- _Work to complete_
Return only that part of the material below which starts with the line containing "(3027.06 s)" and goes on through the line containing "(3030.76 s)", restated exactly.

- _Excerpted records_
----

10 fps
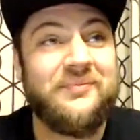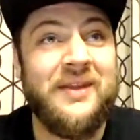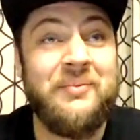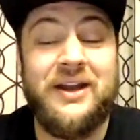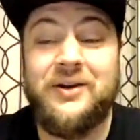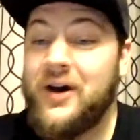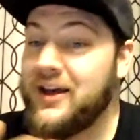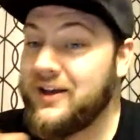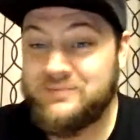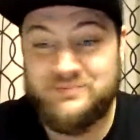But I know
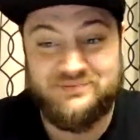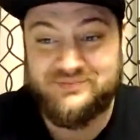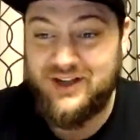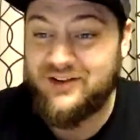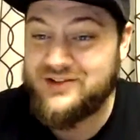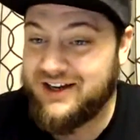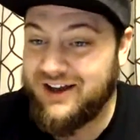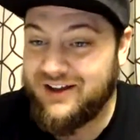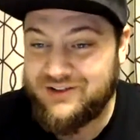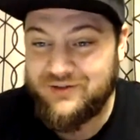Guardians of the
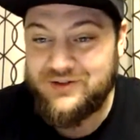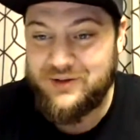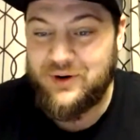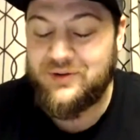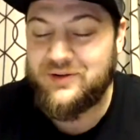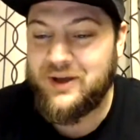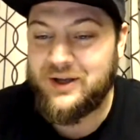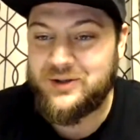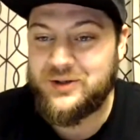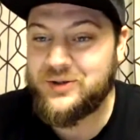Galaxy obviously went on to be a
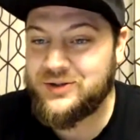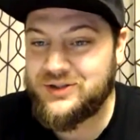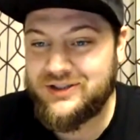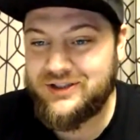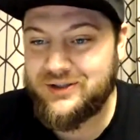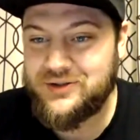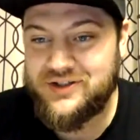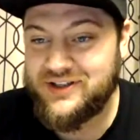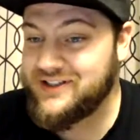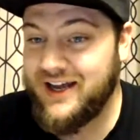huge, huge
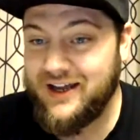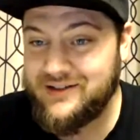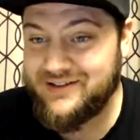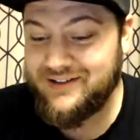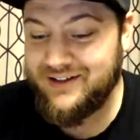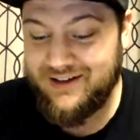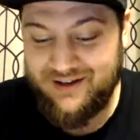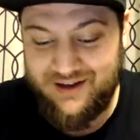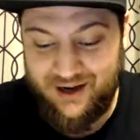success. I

----

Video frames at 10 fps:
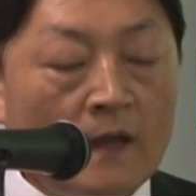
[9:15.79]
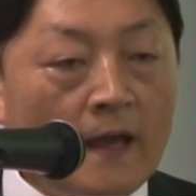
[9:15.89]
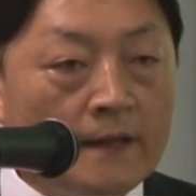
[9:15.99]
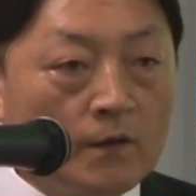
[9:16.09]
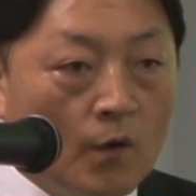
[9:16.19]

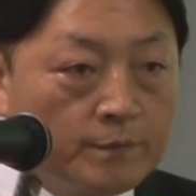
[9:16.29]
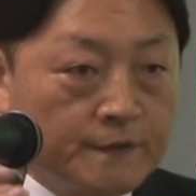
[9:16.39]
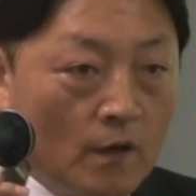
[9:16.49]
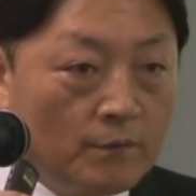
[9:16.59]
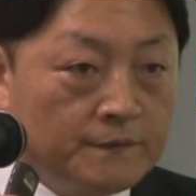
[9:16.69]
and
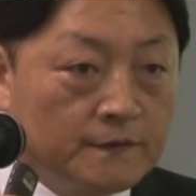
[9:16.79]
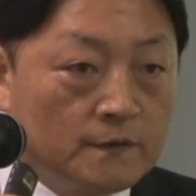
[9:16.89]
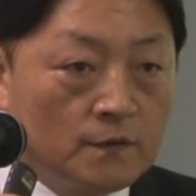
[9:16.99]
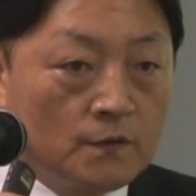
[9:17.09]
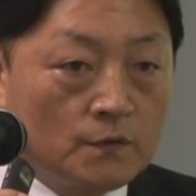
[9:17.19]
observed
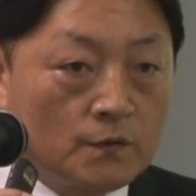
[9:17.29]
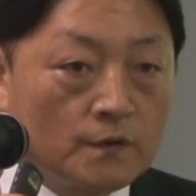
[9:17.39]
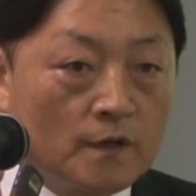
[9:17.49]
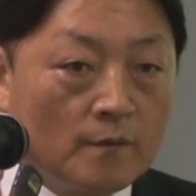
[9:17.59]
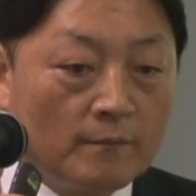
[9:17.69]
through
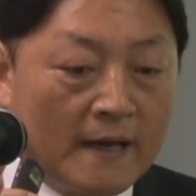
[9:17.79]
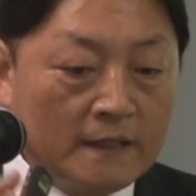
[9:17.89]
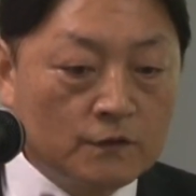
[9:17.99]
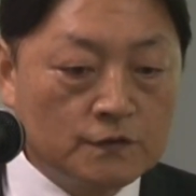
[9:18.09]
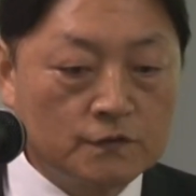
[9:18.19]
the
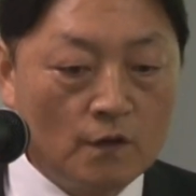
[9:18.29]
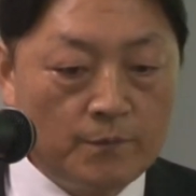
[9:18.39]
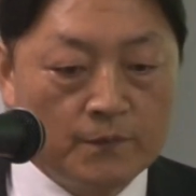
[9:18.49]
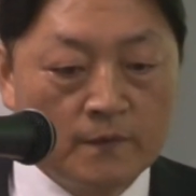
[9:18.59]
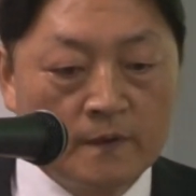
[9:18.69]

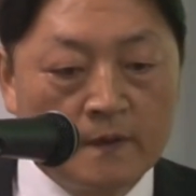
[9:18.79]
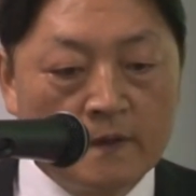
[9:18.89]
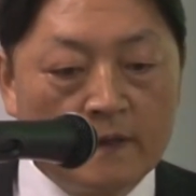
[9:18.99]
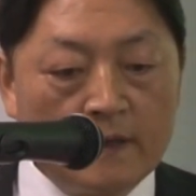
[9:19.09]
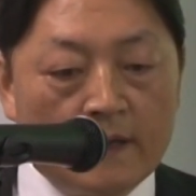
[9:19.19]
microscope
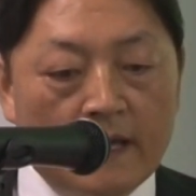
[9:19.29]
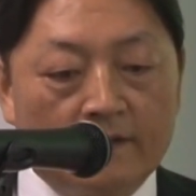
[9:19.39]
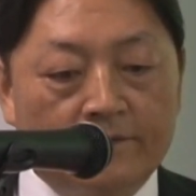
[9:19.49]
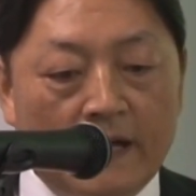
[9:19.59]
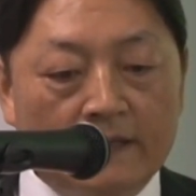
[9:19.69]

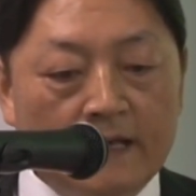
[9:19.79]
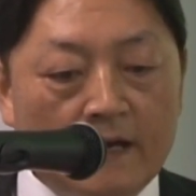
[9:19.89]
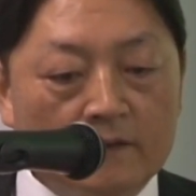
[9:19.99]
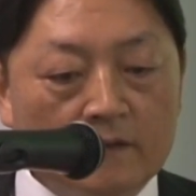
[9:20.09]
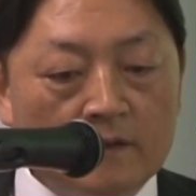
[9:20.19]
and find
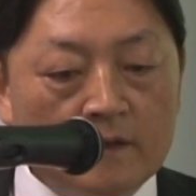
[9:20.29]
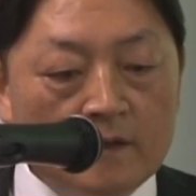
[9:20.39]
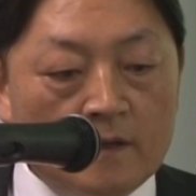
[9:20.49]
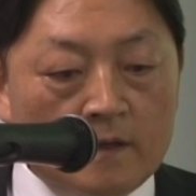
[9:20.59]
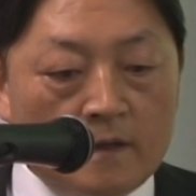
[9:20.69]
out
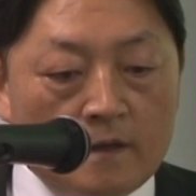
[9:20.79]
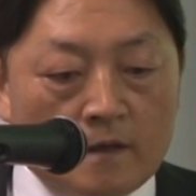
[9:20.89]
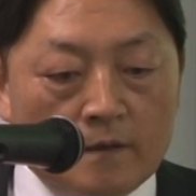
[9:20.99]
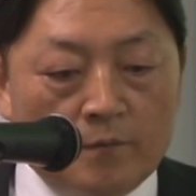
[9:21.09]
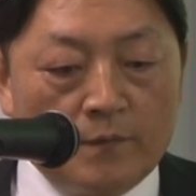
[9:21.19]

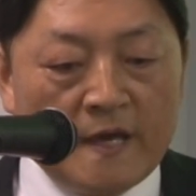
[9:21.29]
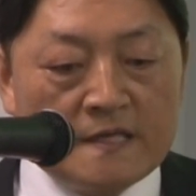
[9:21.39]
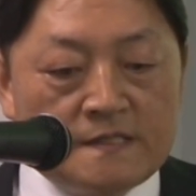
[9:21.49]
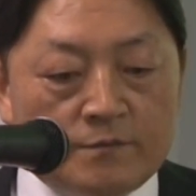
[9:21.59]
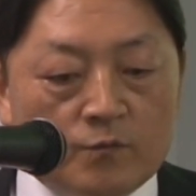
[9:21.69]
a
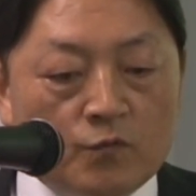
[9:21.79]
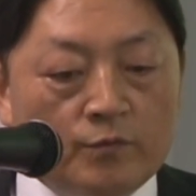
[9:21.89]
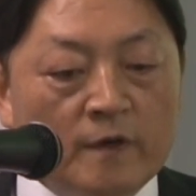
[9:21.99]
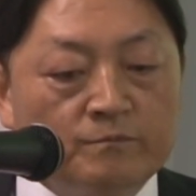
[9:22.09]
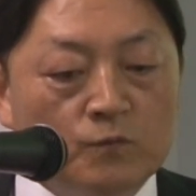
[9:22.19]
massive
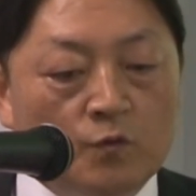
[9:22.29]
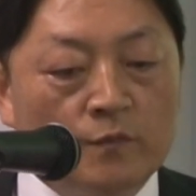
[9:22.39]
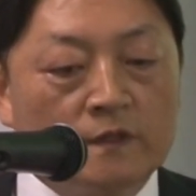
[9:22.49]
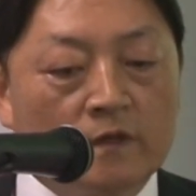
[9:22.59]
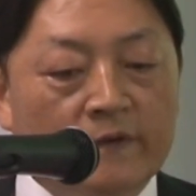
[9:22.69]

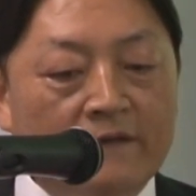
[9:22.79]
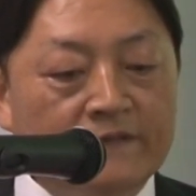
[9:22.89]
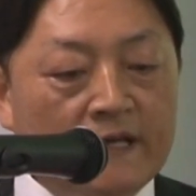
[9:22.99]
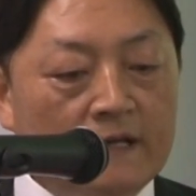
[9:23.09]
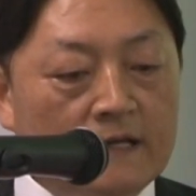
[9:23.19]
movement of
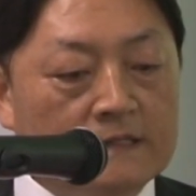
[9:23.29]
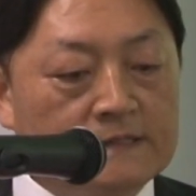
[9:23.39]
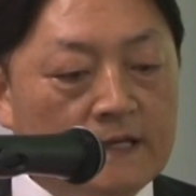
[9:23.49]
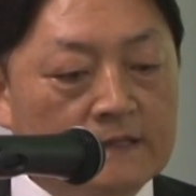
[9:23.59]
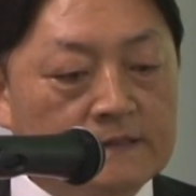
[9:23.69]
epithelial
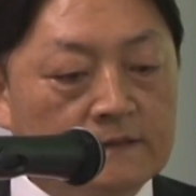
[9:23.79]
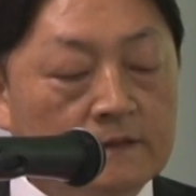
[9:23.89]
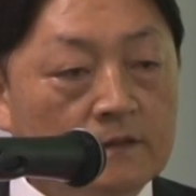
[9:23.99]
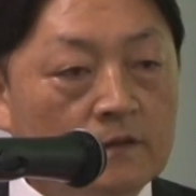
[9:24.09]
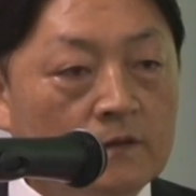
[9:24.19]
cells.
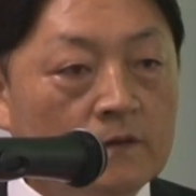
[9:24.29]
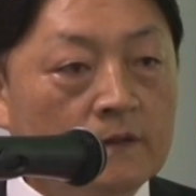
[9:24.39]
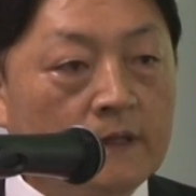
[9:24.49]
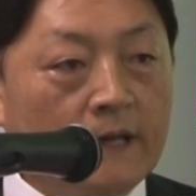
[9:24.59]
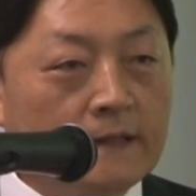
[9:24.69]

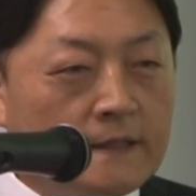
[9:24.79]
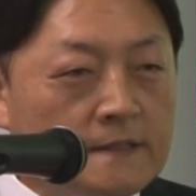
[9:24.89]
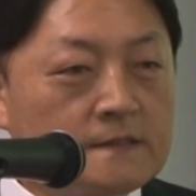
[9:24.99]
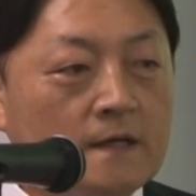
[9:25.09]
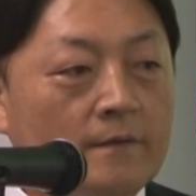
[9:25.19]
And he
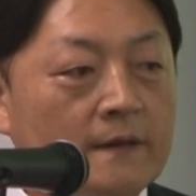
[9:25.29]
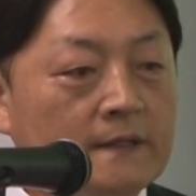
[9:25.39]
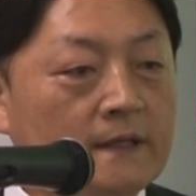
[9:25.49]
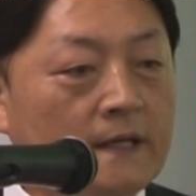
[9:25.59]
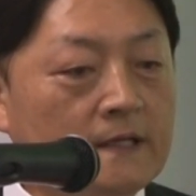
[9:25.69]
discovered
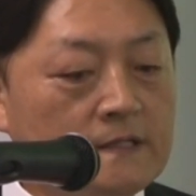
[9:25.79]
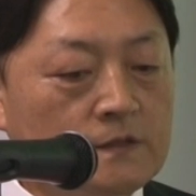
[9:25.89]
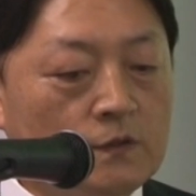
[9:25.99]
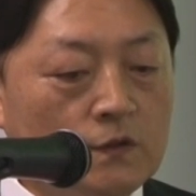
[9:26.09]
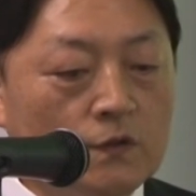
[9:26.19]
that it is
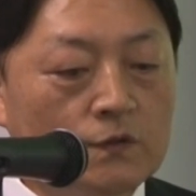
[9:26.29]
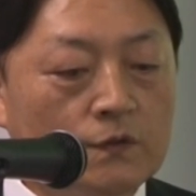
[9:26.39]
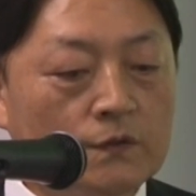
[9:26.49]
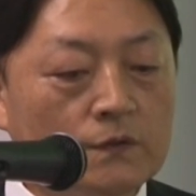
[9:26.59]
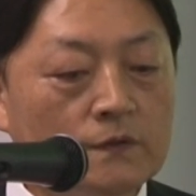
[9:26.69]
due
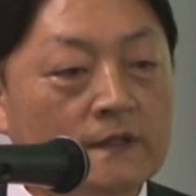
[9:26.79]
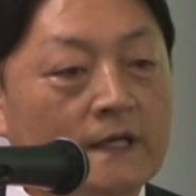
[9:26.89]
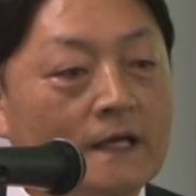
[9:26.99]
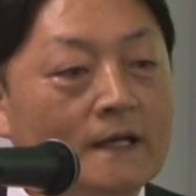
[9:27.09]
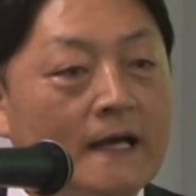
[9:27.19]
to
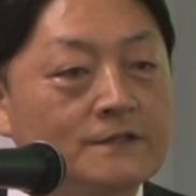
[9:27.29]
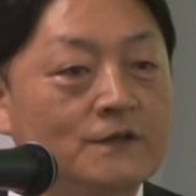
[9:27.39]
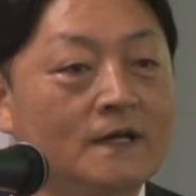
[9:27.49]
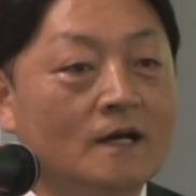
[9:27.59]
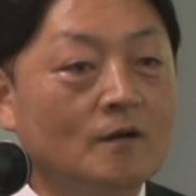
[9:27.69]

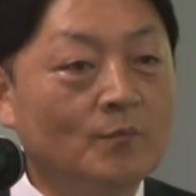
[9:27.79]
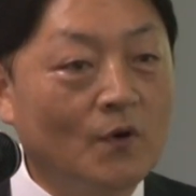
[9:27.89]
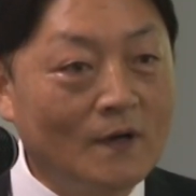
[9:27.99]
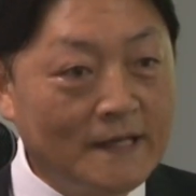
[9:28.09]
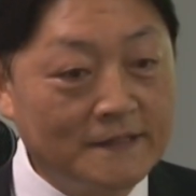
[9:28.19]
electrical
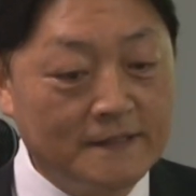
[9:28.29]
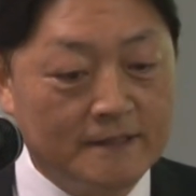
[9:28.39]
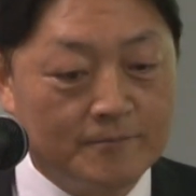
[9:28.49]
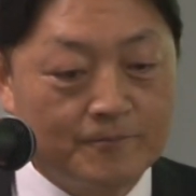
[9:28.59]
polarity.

----

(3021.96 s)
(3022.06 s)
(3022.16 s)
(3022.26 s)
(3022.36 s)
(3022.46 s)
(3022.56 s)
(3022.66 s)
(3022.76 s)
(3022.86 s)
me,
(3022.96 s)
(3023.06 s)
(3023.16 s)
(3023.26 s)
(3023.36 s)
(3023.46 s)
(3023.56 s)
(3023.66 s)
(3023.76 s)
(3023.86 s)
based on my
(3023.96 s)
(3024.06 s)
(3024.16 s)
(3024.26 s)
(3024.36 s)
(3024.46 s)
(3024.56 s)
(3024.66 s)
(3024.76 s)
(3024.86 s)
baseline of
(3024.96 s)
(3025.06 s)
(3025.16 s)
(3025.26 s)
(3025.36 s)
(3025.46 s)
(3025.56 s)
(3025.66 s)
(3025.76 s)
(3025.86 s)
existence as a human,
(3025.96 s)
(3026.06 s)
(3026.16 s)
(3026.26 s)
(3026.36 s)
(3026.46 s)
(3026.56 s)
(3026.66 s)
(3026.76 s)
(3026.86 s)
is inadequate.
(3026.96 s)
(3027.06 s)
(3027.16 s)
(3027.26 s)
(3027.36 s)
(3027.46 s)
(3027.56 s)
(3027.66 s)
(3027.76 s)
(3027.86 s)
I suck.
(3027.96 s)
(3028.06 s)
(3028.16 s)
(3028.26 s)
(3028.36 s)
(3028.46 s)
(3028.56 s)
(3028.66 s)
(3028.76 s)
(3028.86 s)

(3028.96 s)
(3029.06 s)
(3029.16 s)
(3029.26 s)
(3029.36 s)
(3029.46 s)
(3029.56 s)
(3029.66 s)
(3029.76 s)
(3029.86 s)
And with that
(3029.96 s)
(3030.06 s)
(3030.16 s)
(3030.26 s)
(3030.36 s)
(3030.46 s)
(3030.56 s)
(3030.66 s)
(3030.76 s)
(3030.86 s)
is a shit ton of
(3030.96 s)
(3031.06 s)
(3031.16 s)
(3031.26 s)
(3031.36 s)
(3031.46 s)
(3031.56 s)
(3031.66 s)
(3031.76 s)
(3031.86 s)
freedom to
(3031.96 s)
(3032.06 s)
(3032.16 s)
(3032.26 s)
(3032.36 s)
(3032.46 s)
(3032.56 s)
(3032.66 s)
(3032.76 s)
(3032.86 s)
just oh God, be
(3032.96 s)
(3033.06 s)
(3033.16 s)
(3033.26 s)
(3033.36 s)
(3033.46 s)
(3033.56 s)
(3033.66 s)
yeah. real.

----

- _Task output_
(3027.06 s)
(3027.16 s)
(3027.26 s)
(3027.36 s)
(3027.46 s)
(3027.56 s)
(3027.66 s)
(3027.76 s)
(3027.86 s)
I suck.
(3027.96 s)
(3028.06 s)
(3028.16 s)
(3028.26 s)
(3028.36 s)
(3028.46 s)
(3028.56 s)
(3028.66 s)
(3028.76 s)
(3028.86 s)

(3028.96 s)
(3029.06 s)
(3029.16 s)
(3029.26 s)
(3029.36 s)
(3029.46 s)
(3029.56 s)
(3029.66 s)
(3029.76 s)
(3029.86 s)
And with that
(3029.96 s)
(3030.06 s)
(3030.16 s)
(3030.26 s)
(3030.36 s)
(3030.46 s)
(3030.56 s)
(3030.66 s)
(3030.76 s)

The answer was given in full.